Liegen somit die tatbestandlichen Voraussetzungen der Ausnahmevorschrift des § 9 Abs. 3 Nr. 1 BauNVO vor, so hat der Beigeladene einen Anspruch auf fehlerfreie Ausübung des Ermessens, die auch die Interessen des Nachbarn - hier der Antragstellerin - berücksichtigen muss. Daran fehlt es; denn die Baugenehmigung vom 22.01. 2003, die den Um- und Ausbau eines Teils der Werkhalle zu einer Wohneinheit "als Betriebswohnung" genehmigt, lässt eine Ermessensbestätigung in diesem Sinne nicht erkennen; insbesondere hat die Antragsgegnerin bei der Zulassung der Betriebswohnung gemäß § 9 Abs. 3 Nr. 1 BauNVO nicht geprüft, ob sie zu einer Behinderung der im Industriegebiet zulässigen immissionsträchtigen gewerblichen Nutzung der Nachbargrundstücke führen kann. Zwar kann der Bewohner einer nach § 9 Abs. 3 Nr. 1 BauNVO genehmigten Betriebswohnung nicht verlangen, nur solchen Immissionen ausgesetzt zu werden, die in einem Wohngebiet zulässig sind. Vielmehr gelten für eine Betriebswohnung grundsätzlich die Immissionsgrenzwerte, die im gesamten Gebiet zulässig sind. Dieser Umstand hat allerdings nicht zur Folge, dass das Ermessen der Antragsgegnerin nunmehr auf Null reduziert ist und sie die beantragte Baugenehmigung zwingend zu erteilen hat.
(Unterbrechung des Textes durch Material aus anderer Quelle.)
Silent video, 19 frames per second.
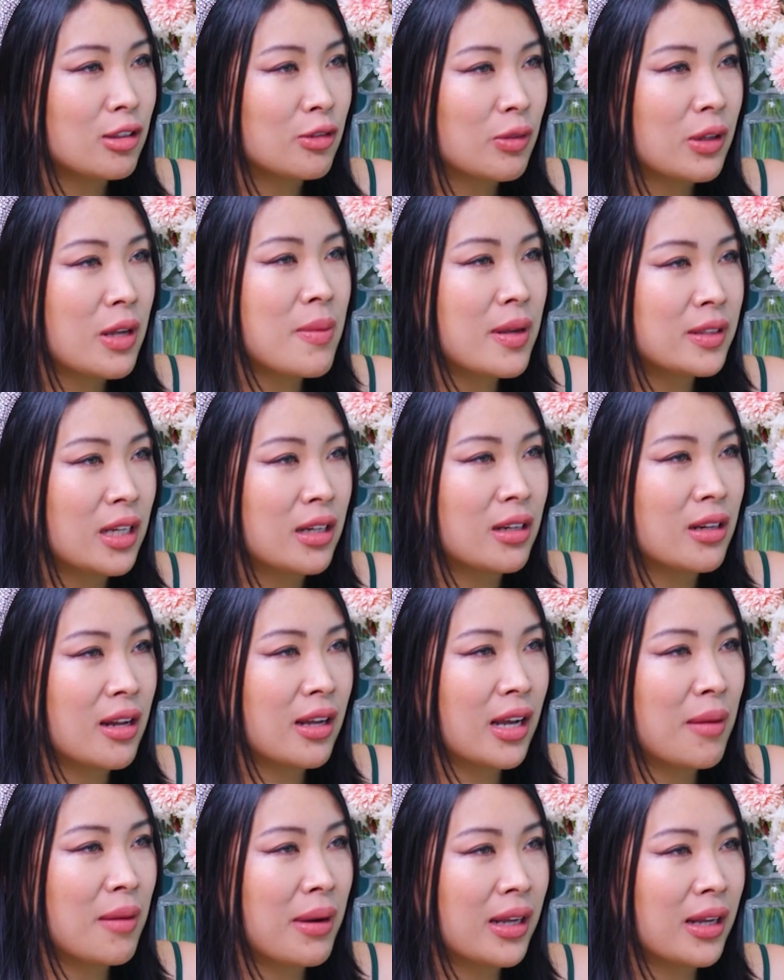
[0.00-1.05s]
of commission.
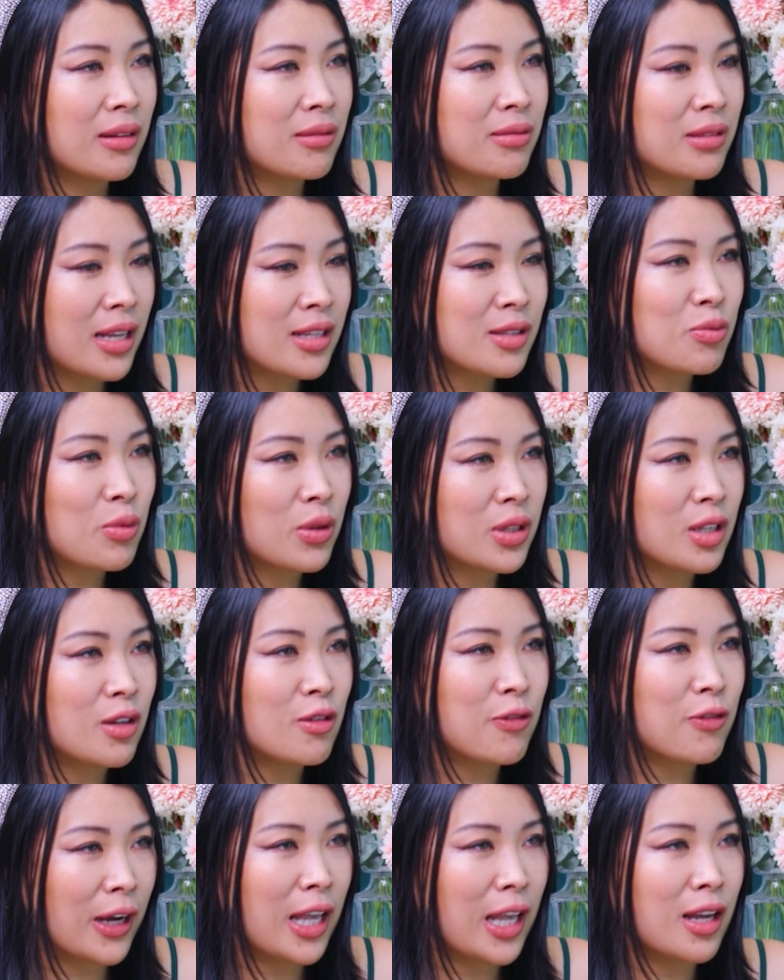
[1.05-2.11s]
Like I'm like that's when you
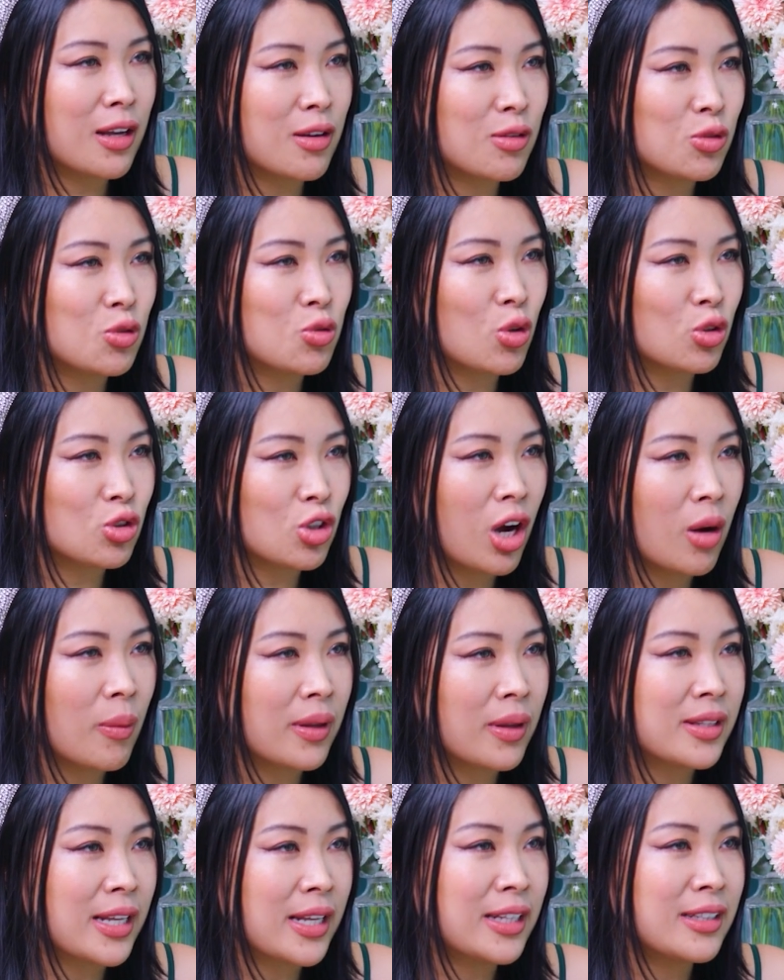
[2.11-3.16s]
do your job.
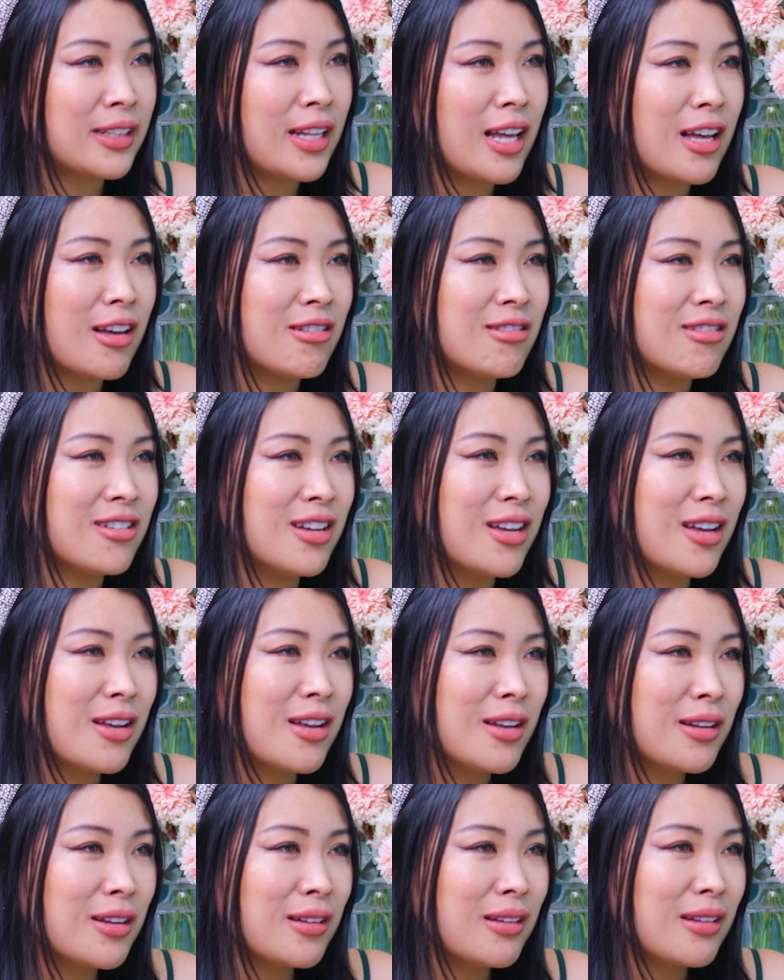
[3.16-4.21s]
It's like no,
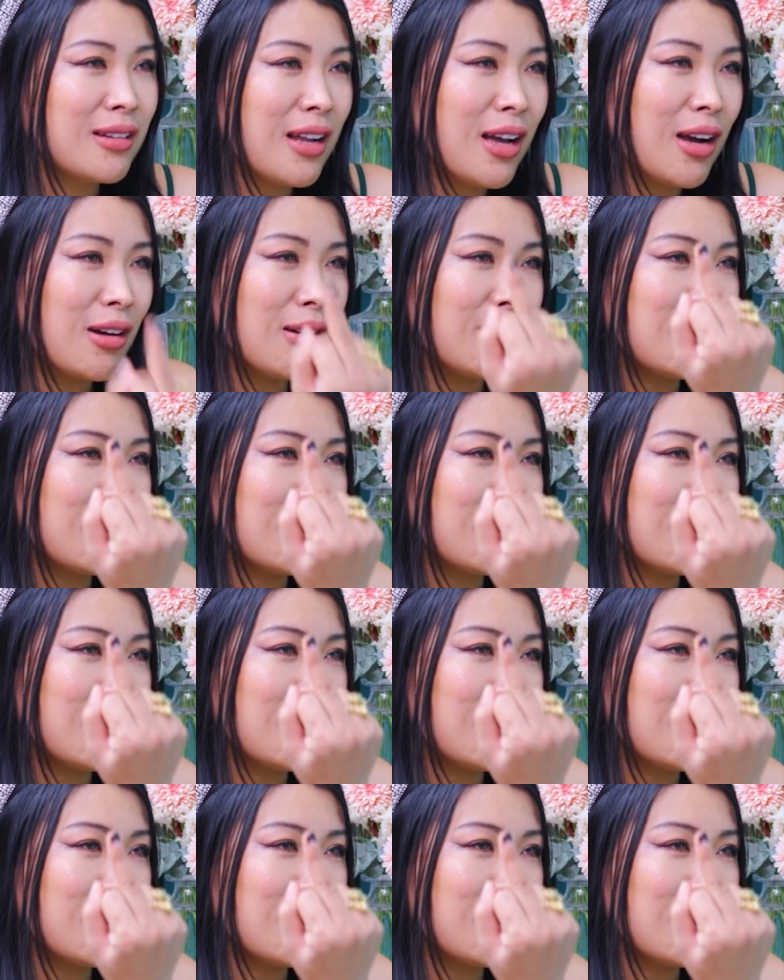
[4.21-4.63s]
no,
Das Gebot der Rücksichtnahme (§ 15 BauNVO) kann nämlich dazu führen, dass der Betrieb oder eine geplante Erweiterung des Gewerbebetriebs der Antragstellerin die Nutzung eines benachbarten Gebäudes zu Wohnzwecken in Rechnung stellen muss; denn trotz der grundsätzlichen Gleichstellung von Betriebswohnungen mit den übrigen baulichen Anlagen im Industriegebiet kann die in § 1 Abs. 5 Satz 2 Nr. 1 BauGB enthaltene Grundregel des Baurechts, dass bauliche Anlagen den allgemeinen Anforderungen an gesunde Wohn- und Arbeitsverhältnisse entsprechen müssen, im Einzelfall eine unterschiedliche Schutzbedürftigkeit für die Menschen, die auf dem Nachbargrundstück wohnen und arbeiten, begründen; denn ungesunde Wohnverhältnisse dürfen auch in einem Industriegebiet nicht entstehen (BVerwG, Urt. v. 16.03.1984, a. a. O.; NdsOVG, Beschl. v. 10.11.1982 - 6 B 69/82 -, BRS 39 Nr. 51).

Diese Notwendigkeit einer differenzierenden Betrachtungsweise bei der Anwendung des Ausnahmetatbestands des § 9 Abs. 3 Nr. 1 BauNVO hat die Antragsgegnerin bei der Erteilung der Baugenehmigung überhaupt nicht berücksichtigt, so dass hier schon fraglich ist, ob sie überhaupt eine Ermessensentscheidung getroffen hat. Aber selbst wenn man das Vorbringen der Antragsgegnerin im Beschwerdeverfahren als "nachgeschobene" Ermessensbetätigung versteht, führt dies zu keinem anderen Ergebnis; denn auch mit ihrem Vortrag, "die Bewohner müssen grundsätzlich die üblicherweise im Industriegebiet auftretenden zulässigen Störungen hinnehmen. Grundsätzlich haben gewerbliche Betriebe, die sich im Rahmen des zulässigen Störgrades des Industriegebietes halten, keine Einschränkungen zu befürchten, wenn störempfindliche Nutzungen zugelassen werden", hat die Antragsgegnerin dem Ausnahmecharakter der Zulassung von Betriebswohnungen nicht hinreichend Rechnung getragen; denn ihre Auslegung des § 9 Abs. 3 Nr. 1 BauNVO läuft darauf hinaus, dass Betriebswohnungen immer zulässig seien. Damit legt die Antragsgegnerin ihrer Entscheidung - wie oben ausgeführt - eine falsche Rechtsauffassung zugrunde, mit der Folge, dass sie die schutzwürdigen Interessen der Antragstellerin nicht in vollem Umfang berücksichtigt hat.